Sevgili okurlarım biliyorum pek çoğumuz demokrasi varmış gibi yaşadığımız şu güzelim ülkemizde partilere, sivil toplum kuruluşlarına inancımızı yitirdik. Pek çoğumuz içimizden belki “Bu ülkede olumlu hiçbir şey olmaz” diyoruz. Derin bir kayıtsızlık, her şeyi kabullenme hali ülkemizi bir kara bulut gibi sardı. Artık ne yükselen dolar ve Avro ne de her an değişen gıda fiyatları bizi şaşırtıyor. Kadın-çocuk cinayetleri artık gazetelerin üçüncü sayfasında küçücük bir haber. Anaokullarına bile giren imamlar, din adamları çocuklarımızı korkutmaya, gülmeyi bile yasaklamaya başladılar. Çıtımız çıkmıyor! Bazen ciddi ciddi düşünüyorum acaba birileri bu ülke topraklarına uyuşturucu bir şey mi attı? Hayır uyuşturucu filan atıldığı yok. Biz cümleten 20 yıl önce başlayan bir karşıdevrimin, bunu küçümsemenin, “Bize şeriat gelmez” diye böbürlenmenin bizi getirdiği bir noktada öylece uyuşmuş gibi duruyoruz. Topraklarımızda yabancı şirketlere 2 bin 600 maden çıkarma ruhsatı verildiğinde ayran budalası gibi aval aval baktık. Ormanlarımız, zeytinliklerimiz gitti! Aldık mı ağzımızın payını? Kamuda türbanla çalışmayı bir demokratik hakmış gibi savunanlar oldu. Şimdi türbanlı bir hâkim bir davama girdi, benden yana olmayacağı çok açık ve seçikti. 

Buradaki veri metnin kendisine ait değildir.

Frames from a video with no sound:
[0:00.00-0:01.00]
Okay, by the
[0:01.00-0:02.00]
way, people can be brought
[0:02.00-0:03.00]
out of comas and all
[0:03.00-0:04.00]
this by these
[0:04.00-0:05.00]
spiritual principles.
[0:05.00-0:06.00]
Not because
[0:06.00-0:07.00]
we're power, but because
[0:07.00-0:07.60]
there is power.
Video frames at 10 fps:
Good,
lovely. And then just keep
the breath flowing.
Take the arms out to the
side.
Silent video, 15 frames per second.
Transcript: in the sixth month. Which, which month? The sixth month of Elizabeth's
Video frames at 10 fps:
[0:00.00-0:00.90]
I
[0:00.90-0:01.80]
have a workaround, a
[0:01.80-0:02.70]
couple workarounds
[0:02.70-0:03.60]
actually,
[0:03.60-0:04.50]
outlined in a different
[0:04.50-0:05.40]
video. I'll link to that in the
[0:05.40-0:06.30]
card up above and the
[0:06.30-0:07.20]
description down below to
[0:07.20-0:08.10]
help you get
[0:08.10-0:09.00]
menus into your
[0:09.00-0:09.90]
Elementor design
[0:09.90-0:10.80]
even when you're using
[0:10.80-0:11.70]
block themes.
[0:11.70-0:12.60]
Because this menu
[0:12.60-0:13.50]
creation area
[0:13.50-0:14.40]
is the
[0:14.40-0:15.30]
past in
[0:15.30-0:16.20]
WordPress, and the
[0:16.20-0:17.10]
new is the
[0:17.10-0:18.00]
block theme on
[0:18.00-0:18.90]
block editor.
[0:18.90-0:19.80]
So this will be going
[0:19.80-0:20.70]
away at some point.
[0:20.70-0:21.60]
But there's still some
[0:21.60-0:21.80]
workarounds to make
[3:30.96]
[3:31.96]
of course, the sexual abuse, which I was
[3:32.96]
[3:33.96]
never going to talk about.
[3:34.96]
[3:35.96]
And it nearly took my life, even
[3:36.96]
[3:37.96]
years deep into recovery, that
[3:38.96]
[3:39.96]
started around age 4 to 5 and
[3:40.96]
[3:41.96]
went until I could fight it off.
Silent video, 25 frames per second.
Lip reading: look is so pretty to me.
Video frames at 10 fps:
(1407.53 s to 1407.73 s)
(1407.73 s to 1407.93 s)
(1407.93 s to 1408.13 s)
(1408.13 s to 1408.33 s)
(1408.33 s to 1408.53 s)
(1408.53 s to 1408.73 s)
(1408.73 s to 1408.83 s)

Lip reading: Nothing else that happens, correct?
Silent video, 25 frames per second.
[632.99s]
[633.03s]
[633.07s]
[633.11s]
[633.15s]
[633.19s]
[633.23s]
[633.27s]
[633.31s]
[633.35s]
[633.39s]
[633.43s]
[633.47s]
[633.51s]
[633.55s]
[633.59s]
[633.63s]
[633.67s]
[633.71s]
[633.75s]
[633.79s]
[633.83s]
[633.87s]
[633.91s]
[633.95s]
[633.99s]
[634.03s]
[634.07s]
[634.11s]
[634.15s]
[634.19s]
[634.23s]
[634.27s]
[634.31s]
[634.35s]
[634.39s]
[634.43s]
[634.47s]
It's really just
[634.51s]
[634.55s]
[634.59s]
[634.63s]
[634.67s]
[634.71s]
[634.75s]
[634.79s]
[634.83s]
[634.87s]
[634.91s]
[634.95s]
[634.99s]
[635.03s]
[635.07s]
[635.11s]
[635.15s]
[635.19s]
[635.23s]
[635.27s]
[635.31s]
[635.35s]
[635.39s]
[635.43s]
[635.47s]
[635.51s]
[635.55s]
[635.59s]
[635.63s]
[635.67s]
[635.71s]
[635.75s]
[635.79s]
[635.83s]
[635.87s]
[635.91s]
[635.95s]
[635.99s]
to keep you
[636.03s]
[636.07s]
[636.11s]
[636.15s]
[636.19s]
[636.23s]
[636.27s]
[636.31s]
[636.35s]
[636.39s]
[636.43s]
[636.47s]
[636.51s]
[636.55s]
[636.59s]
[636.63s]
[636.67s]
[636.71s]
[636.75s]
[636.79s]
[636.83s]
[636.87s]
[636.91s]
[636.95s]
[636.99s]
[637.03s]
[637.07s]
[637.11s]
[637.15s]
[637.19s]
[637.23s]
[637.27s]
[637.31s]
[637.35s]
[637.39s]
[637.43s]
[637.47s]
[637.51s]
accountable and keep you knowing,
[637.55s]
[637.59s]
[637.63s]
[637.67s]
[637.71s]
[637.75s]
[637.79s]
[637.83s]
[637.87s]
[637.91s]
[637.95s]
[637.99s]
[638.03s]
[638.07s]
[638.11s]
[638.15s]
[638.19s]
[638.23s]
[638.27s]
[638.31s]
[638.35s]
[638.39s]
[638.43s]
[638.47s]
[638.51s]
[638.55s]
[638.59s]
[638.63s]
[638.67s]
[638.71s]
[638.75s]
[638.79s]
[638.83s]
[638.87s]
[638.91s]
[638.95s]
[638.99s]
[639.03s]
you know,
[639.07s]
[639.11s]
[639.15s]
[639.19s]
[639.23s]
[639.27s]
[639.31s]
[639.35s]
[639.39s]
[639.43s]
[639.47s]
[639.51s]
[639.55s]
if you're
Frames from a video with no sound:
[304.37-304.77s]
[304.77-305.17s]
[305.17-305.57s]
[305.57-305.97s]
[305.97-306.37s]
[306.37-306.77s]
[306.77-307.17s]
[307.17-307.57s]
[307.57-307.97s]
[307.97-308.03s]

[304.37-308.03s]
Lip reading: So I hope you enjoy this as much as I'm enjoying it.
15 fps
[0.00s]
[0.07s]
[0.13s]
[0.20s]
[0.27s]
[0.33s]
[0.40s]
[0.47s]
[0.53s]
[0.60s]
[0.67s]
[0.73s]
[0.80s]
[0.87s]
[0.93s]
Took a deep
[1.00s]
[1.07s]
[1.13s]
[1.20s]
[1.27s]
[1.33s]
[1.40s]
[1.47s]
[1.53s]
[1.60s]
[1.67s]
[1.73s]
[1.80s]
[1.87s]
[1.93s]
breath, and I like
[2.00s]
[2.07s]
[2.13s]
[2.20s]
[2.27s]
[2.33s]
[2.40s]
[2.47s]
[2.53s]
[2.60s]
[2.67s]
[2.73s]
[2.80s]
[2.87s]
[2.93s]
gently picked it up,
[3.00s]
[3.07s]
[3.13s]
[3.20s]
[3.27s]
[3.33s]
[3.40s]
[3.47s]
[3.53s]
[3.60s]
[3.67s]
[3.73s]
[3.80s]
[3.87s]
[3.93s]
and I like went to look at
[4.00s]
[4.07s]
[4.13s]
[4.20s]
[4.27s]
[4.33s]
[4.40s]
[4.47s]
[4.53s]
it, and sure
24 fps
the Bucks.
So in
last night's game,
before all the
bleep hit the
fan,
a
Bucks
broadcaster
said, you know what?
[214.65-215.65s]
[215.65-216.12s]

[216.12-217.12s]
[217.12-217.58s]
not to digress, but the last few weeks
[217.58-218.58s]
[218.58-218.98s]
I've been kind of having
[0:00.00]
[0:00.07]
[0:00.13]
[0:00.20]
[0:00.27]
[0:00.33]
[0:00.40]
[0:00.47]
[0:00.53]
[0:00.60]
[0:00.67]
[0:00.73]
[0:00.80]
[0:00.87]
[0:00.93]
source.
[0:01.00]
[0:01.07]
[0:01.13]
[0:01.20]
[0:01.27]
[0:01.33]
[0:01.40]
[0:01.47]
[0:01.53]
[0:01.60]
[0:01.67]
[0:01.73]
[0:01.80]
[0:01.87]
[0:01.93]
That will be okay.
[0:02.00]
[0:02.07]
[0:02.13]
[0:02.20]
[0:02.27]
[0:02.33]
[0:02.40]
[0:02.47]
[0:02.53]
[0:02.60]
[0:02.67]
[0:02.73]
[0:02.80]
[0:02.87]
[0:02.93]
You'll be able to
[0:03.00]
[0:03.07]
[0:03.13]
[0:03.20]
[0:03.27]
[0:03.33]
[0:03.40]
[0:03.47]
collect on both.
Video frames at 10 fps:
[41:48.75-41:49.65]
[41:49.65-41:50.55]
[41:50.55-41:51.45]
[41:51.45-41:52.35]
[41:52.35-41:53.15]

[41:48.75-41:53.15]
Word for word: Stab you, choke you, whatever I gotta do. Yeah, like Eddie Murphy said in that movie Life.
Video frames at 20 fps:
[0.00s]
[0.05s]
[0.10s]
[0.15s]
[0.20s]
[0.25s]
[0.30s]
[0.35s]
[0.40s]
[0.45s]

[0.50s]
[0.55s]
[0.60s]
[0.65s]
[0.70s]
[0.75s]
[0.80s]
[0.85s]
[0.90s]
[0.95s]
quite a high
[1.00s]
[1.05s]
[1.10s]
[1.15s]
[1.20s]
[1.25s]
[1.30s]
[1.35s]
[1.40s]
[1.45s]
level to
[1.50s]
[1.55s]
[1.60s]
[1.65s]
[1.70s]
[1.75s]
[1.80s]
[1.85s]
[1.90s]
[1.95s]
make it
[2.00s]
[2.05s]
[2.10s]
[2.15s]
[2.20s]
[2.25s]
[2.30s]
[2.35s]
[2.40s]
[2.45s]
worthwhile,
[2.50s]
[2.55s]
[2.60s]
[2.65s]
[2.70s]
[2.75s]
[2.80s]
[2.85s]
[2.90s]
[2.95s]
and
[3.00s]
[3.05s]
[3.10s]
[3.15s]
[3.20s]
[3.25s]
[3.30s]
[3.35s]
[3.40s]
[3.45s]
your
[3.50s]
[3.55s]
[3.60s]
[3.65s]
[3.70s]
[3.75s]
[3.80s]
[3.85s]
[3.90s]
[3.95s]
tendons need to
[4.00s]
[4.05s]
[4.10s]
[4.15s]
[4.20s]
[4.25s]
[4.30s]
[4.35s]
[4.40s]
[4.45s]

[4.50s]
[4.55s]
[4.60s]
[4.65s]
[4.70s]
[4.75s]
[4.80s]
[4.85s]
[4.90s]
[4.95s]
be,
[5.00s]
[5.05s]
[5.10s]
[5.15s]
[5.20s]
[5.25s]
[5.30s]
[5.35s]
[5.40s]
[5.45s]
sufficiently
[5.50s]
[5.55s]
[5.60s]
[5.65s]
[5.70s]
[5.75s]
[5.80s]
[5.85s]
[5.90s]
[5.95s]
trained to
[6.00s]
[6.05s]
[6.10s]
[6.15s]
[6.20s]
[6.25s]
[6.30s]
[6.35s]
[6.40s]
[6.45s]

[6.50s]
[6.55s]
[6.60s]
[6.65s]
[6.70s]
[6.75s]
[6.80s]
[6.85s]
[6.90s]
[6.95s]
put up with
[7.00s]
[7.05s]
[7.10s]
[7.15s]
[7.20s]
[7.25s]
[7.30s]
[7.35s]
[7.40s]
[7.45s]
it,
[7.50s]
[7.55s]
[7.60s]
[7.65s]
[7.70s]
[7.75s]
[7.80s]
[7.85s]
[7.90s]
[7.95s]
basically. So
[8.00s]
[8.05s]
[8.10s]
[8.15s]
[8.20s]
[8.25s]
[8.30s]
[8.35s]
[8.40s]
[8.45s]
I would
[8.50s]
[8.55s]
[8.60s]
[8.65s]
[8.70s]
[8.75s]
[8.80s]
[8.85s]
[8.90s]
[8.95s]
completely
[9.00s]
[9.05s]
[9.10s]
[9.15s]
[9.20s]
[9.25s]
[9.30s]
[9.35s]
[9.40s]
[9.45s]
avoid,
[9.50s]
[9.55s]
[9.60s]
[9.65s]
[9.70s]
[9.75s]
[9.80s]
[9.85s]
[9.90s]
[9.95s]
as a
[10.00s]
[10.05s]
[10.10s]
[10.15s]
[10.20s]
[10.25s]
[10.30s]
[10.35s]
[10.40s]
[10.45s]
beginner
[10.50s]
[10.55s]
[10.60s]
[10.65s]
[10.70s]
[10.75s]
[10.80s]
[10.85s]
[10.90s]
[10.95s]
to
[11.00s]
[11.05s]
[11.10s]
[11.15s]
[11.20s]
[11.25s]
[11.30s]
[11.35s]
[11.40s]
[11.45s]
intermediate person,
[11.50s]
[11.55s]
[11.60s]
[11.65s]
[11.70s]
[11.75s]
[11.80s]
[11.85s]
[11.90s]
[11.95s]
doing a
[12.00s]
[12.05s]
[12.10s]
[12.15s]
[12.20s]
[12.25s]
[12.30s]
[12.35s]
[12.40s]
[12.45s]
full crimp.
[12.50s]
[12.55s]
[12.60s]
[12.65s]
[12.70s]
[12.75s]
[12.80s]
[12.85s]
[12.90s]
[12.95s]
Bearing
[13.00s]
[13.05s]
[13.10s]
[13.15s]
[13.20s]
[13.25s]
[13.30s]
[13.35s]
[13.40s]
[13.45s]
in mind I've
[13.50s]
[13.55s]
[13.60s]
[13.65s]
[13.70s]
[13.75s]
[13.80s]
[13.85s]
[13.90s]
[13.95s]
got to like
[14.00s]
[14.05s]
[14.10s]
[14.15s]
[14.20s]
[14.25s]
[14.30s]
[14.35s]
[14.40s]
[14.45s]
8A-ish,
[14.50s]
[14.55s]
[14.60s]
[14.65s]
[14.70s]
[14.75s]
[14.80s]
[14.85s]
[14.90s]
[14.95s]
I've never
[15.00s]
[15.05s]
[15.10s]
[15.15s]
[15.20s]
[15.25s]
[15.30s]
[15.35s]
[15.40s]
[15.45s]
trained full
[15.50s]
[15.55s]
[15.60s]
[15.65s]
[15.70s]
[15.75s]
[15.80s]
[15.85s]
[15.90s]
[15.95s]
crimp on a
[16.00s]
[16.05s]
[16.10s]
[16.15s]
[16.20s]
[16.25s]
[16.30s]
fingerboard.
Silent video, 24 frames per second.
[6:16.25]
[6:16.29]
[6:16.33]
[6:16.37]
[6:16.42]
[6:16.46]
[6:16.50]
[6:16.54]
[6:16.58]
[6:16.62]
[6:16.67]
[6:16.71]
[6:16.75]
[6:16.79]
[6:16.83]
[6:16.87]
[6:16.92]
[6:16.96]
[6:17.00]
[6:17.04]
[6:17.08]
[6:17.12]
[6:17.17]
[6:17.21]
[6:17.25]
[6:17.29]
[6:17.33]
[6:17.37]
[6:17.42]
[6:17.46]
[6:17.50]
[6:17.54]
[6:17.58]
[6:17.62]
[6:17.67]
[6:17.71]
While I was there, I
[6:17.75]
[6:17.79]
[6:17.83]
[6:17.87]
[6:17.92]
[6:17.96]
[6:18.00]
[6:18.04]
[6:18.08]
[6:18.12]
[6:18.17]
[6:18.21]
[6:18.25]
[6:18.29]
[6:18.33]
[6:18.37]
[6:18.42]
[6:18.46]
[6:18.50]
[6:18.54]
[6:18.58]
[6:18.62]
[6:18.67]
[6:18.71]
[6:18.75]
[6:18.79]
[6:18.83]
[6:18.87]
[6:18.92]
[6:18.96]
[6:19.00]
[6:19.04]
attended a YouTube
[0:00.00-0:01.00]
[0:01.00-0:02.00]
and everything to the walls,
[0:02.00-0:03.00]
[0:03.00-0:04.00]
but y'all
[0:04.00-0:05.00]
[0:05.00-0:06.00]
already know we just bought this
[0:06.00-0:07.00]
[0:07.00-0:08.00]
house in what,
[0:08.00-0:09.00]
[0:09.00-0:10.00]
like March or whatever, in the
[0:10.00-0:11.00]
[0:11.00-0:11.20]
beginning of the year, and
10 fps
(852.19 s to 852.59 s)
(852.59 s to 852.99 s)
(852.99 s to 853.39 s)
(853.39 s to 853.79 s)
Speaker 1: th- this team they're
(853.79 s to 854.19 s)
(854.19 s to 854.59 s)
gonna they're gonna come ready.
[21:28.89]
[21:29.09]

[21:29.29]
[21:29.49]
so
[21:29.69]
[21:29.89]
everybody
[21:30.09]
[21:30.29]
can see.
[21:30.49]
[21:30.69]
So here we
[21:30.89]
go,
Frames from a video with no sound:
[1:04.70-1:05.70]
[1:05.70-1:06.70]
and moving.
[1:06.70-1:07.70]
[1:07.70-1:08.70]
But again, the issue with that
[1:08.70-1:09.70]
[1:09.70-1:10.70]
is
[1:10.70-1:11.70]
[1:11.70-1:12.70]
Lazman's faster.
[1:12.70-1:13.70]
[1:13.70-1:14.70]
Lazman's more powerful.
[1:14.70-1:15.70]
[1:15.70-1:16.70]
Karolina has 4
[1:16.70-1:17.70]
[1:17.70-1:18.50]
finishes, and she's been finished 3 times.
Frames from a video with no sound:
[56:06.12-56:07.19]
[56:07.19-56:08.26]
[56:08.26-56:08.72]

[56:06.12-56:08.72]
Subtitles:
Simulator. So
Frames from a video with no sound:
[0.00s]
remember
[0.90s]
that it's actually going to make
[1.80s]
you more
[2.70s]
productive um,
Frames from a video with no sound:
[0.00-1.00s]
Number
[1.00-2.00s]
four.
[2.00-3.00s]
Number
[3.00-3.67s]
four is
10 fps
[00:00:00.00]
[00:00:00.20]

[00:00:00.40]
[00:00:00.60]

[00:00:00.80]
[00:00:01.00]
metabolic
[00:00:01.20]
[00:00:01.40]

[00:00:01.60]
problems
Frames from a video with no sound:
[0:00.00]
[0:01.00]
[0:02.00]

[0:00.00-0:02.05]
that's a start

Neyse yeteri kadar canınızı sıktım. Öyleyse biraz da şu yaşadığımız dünyada neler oluyor ona bakalım. Her yerde yürüyüşler, kitlesel protesto eylemleri artık sürdürülemez olan vahşi kapitalist sistemi sarsmaya başladı. Bildiğimiz kadim bilgiler artık pek işe yaramıyor. Örneğin artık geçmişte tanımlanan “işçi sınıfı” yok. Teknolojinin inanılmaz hızı, yepyeni bir işçi sınıfı oluşturdu. Artık kapitalizmin yeni köleleri onlar. Asıl isyan onlardan geliyor. Örneğin Hamburg’da on binlerce insan, çalışan, işsiz, çiftçi kapitalizmin uşaklarını protesto ediyorlar. Oralarda yapılan bir eylemin videosunu izledim. Yüzlerce kişi kendilerini kül çuvalına sokup birer zombi haline dönüştürmüşler. Kentin sokaklarında zombiler yürüyor. O zombiler tıpkı George Orwell’in 1984 kitabındaki gibi sabit bir noktaya bakarak yürüyorlar. Neşe, aşk, sevgi, cesaret, özveri, vicdan onları terk etmiş; yaşayan ölü onlar. Yürüyorlar ve birdenbire biri soyunmaya başlıyor, sonra da ötekiler; rengârenk tişörtleriyle, rengârenk donlarıyla kalıveriyorlar ve içlerindeki ölü bir çığlık atarak uyanıyor; birbirlerine dokunmaya başlıyorlar ve usul usul özgürleşiyorlar. Açın yabancı kanalları çiftçilerin devlet binaları, kiliseler önlerine bıraktığı havyan dışkısı dağlar gibi. Trafik felç. Ne olmuş? Mazota üç kuruş zam yapılmış, bütün ülke ayakta!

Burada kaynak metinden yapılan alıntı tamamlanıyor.